|The heart with a mind of its own.(Be present.)||The mind with a heart of its own.(It's past.)||The dream that is your waking life.(Go there now.)|
Strange and wonderful dream last night about being dressed up as an old bag lady, moaning and wailing on stage to a script that I held in my hand, then, having gotten a round of applause and having taken a bow, running offstage and through a door. I was outside, confronted by a set of rickety steps which I went down. I started running and, looking back, saw that I had left a trailer.
In the next part of the dream, I was standing in line to get into a huge wedding. I was wearing a light-colored strapless dress with a huge net skirt. I recieved a packet and ribbon (almost as though I were going to a conference) and went inside. There were quite a few people inside, though the room was not crowded by any measure.
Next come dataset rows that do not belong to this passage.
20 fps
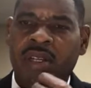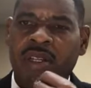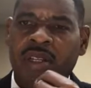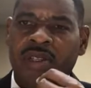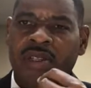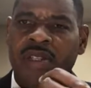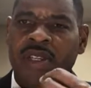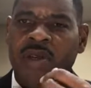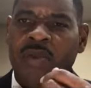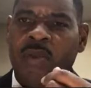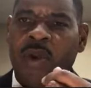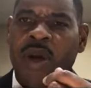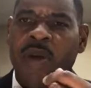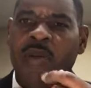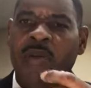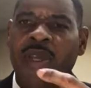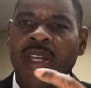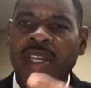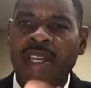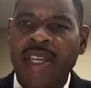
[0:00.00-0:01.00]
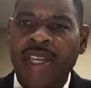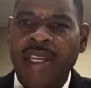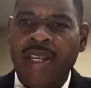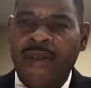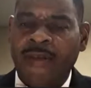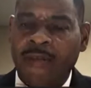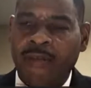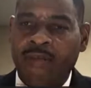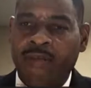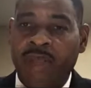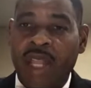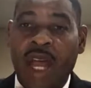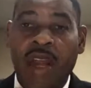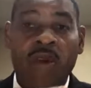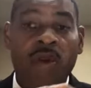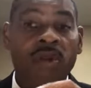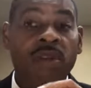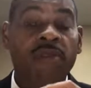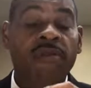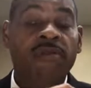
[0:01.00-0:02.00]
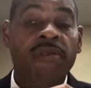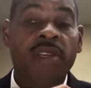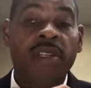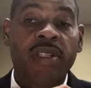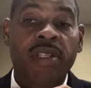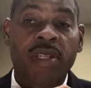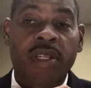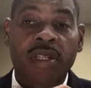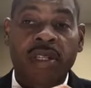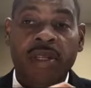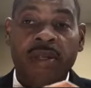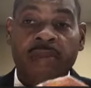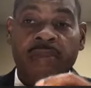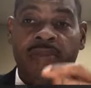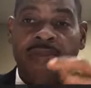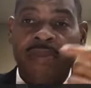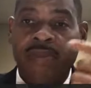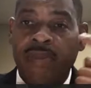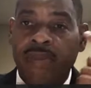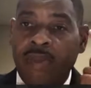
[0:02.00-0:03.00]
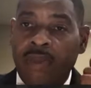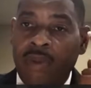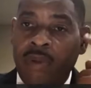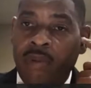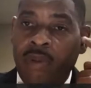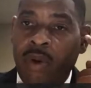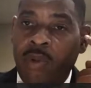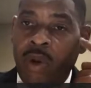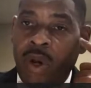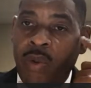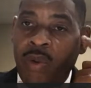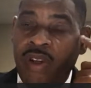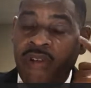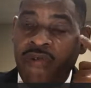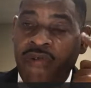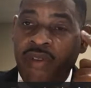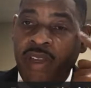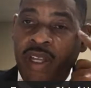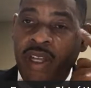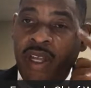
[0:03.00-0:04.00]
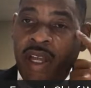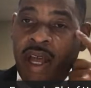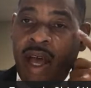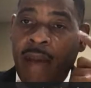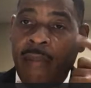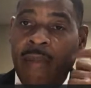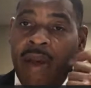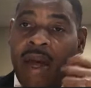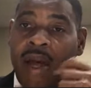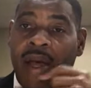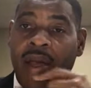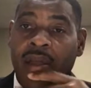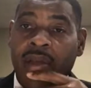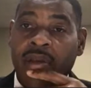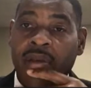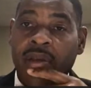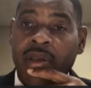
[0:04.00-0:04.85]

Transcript: See, what we eat, not only physically, but what we're feeding our mind.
I chose a large round table (knowing that my friends were coming to join me later) and set my things down. I went to the buffet line and picked up a plate and looked over the choices. There was a salad bar which was filled with all that stuff that the diet books tell you to avoid (marinated mushrooms, macaroni salad) and I wasn't even tempted. I went to a second line where men were standing behind huge slabs of roasted meat. I asked one for a tiny slice of beef, about three ounces, and he cut off one that was slightly heavier, but I took it anyway and went to sit down at the table. I was alone, still, but not worried. I decided to read the information in my packet while I ate, and as I reached for it, a woman came over and started talking to me about bottled water and how certain unscrupulous companies were refilling their bottles from the tap.
I woke up then, having to pee, but knowing that if I wanted to, I could easily return to the dream. I chose not to return but to remember.
I woke up already having halfway interpreted the dream as one which augered success at my new venture to end my years of scripted misery, however accomplished I have been at it, and make a new life for myself, even if it means that I'll be alone in doing so.